The law also ensures that the states do not disguise their law in the name of environment conservation but in turn, they are putting barriers in the trade or restricting it instead (Gottfried, 2004). Therefore, the country making such provision should ensure that they complete several hurdles to convince the WTO that they are doing it out of a good will. The law they made against certain exception should be well stipulated that they re protecting the exhaustible natural resources. These are described as living and non-living things, renewable and non-renewable resources that include air, water among others. The law should primary show the beginning and the end of the effect of the law formed.

Once the law passes the test made by the provision, it has to pas the last part, which is chapeau, which is a part that shows how the law should be applied.
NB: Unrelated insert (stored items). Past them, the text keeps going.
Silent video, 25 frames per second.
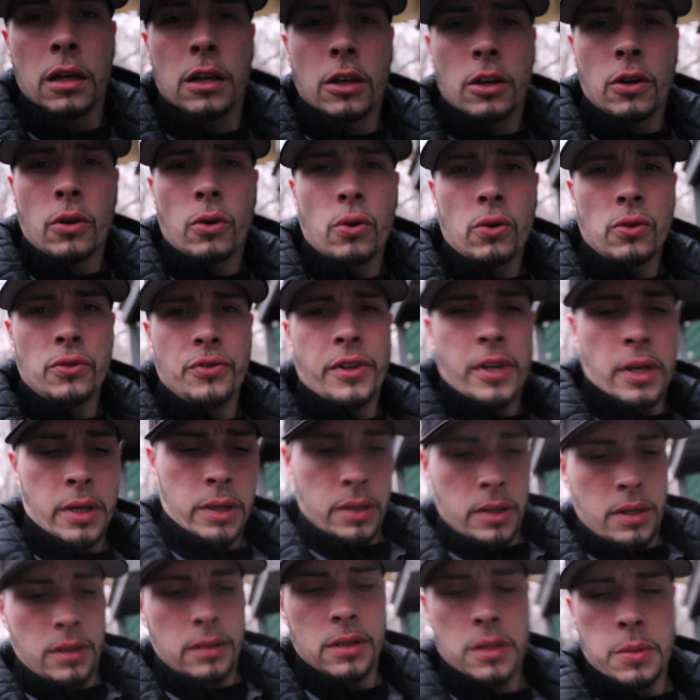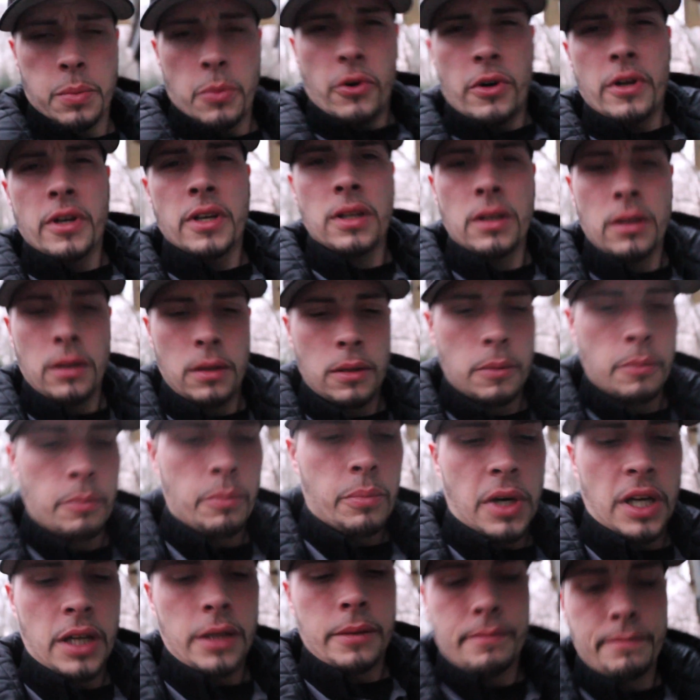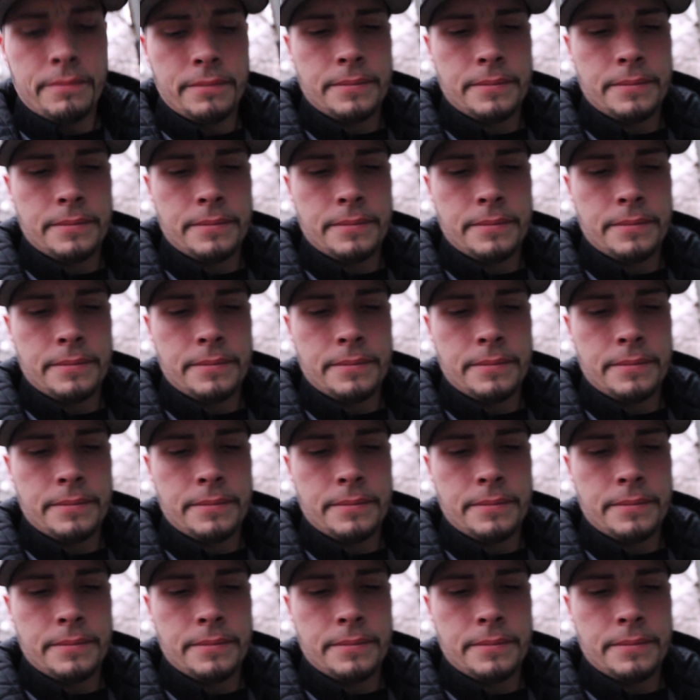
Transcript: Cold this morning, but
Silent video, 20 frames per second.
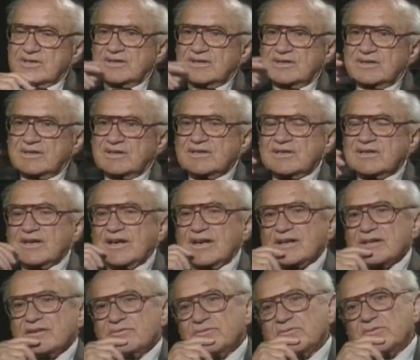At
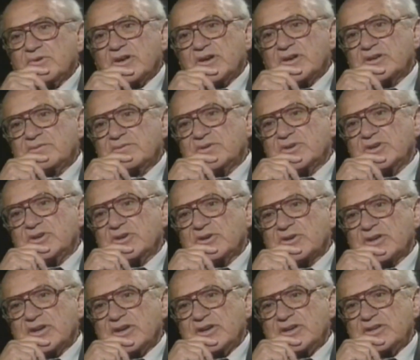a relatively
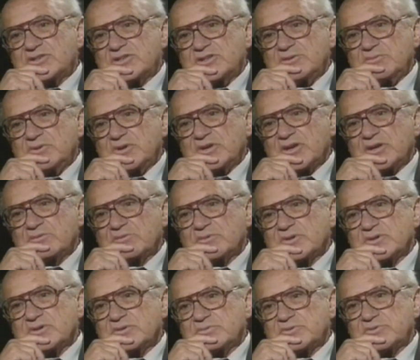young age, he became
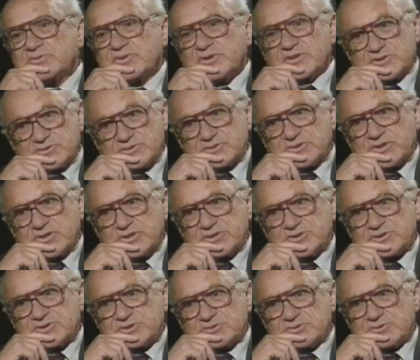a professor at the
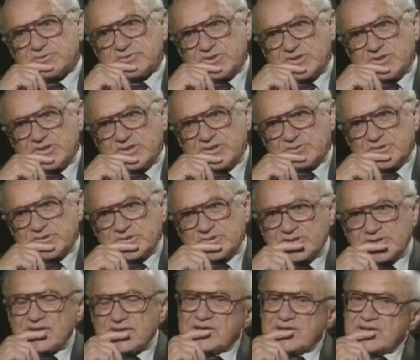London School of Economics.
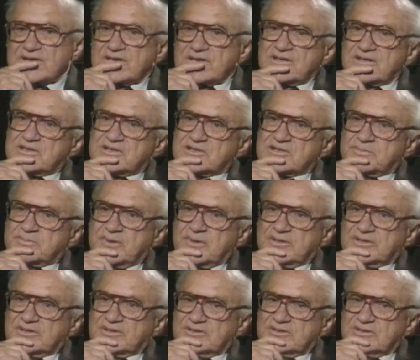He
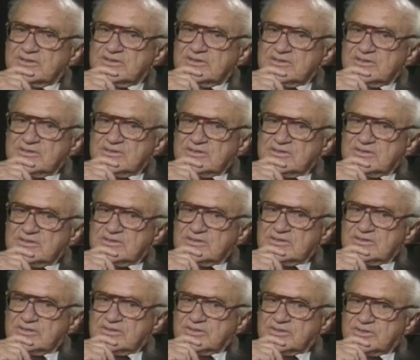spent
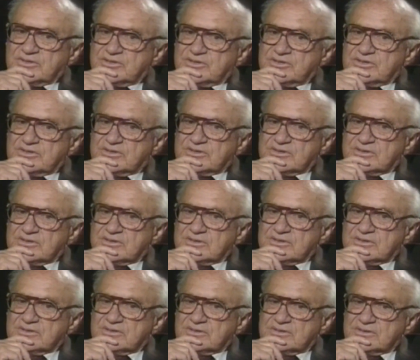the 30s and
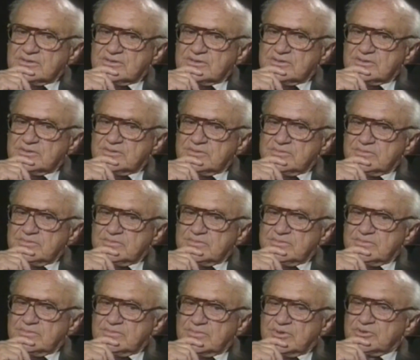
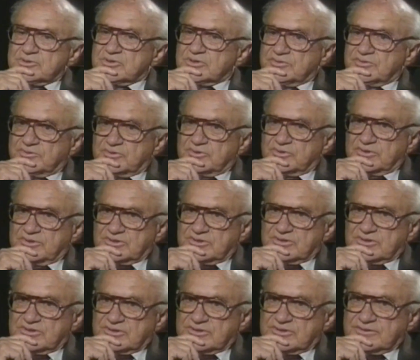most of the 40s
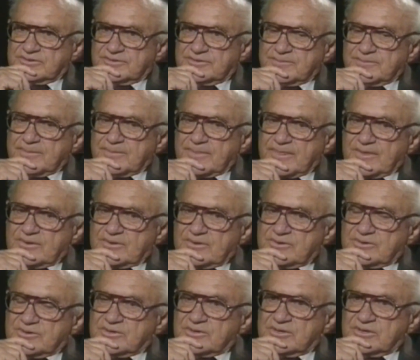there.
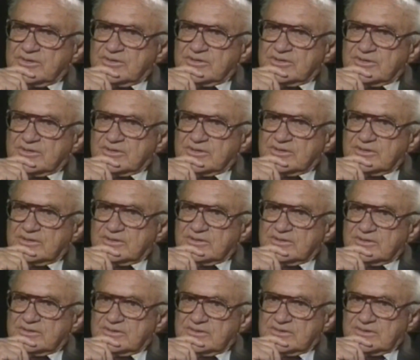Early in the
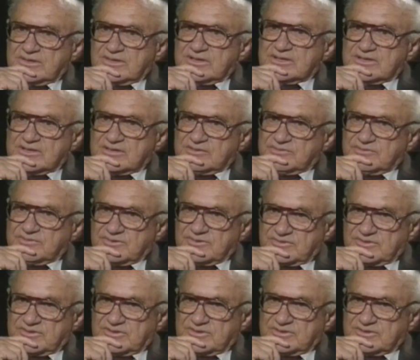
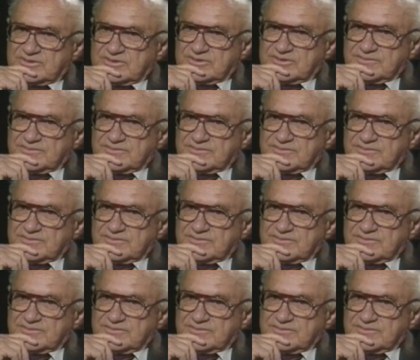1950s,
In this, the law should consider three parts. The first one is that the law should not be arbitrarily discriminatory, unjustifiably discriminatory or at any way be disguised to restrict trade.

According to The World Trade Organization, 1994, these tests were well defined by the Appellate Body that gave criterion on products that do not meet the requirements. The first one is that no state can require another one to comply with certain specific environmental technologies. Otherwise, the state can adopt technologies that have similar final effects in the production of the goods. The law also makes provision that the country must be sensitive when putting measures in that are to regulate the other country of the condition that may be prevailing. They should ensure that they check on the differences in the conditions. In addition, the country cannot just put measures to a certain country without first consulting each other. In addition, the countries that are to be affected by the adjustments of the measures should be given enough time to ensure that they adjust first to the change. Finally, the transition period of enacting any measure that may affect the trade should be transparent, follow the appropriate procedures that are there to safe guard foreign states and producers and be given time to ensure that they review such measures.
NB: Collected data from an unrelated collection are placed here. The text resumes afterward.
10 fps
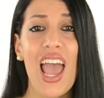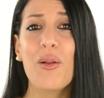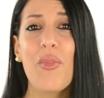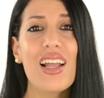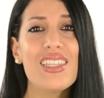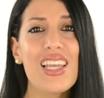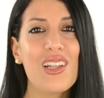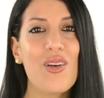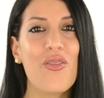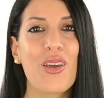and by the
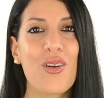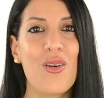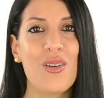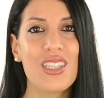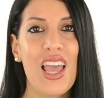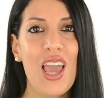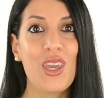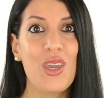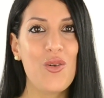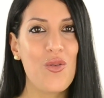end of the course,
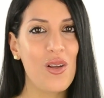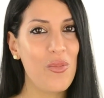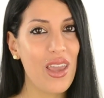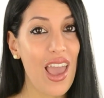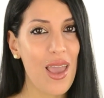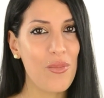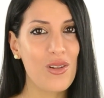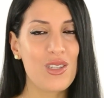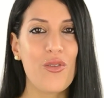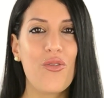you will be
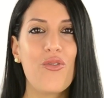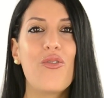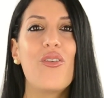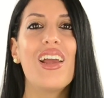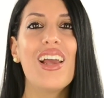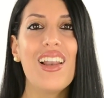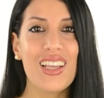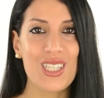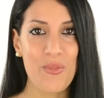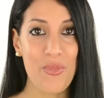able to
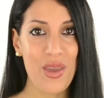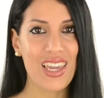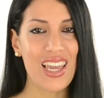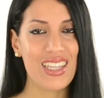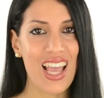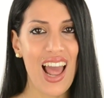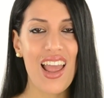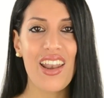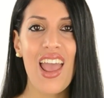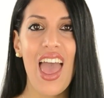freely speak
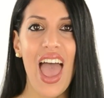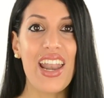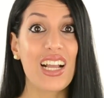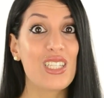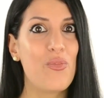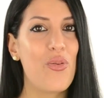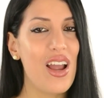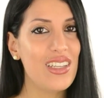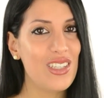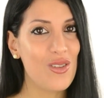Italian and express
Therefore, according to the case of Xenia introducing a new liquor law, the procedures are clear on what he is supposed to do. Nevertheless, there some of the things that according to the GATT provisions he is going wrong. The first one is providing a law that is favoring domestic liquor to the imported one. This one is not be supposed by the World Trade Organization. The next one is that act of labeling of alcoholic content and decimating against some alcohol in where they are to be sold is inconsistent with the GATT provision as adopted by the WTO (The World Trade Organization, 1994).Therefore, Pollonia is justified to stop Xenia law. However, according to the provision Xenia can be given fifteen to eighteen months to model his law to be consistent with the provisions or dispose the whole idea. He should also have contacted the affected parties to ensure that they conform to the law.
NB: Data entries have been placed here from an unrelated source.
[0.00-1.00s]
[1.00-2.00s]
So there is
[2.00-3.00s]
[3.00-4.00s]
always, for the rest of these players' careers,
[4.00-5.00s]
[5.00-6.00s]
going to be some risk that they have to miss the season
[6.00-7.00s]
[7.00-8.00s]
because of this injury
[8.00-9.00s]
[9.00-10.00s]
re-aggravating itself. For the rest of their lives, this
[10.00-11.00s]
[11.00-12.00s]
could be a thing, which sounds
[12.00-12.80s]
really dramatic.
From the review of the scenario, it is evident that although the issue brought forth by Xenia are genuine, there are a number of things that need to have been done prior to coming up with such laws. Among them include; thoroughly negotiating with the other party on what to be done, there was also need for her to demonstrate the necessity to protect the environment and human health. Additionally, the act amounts top discriminatory against alcohol of higher contents. Moreover, the need to label the containers is incompatible with provisions of GATT articles. It is important to be noted by Pollonia that there is still legal room to successfully challenge what has been brought forth by Xenia.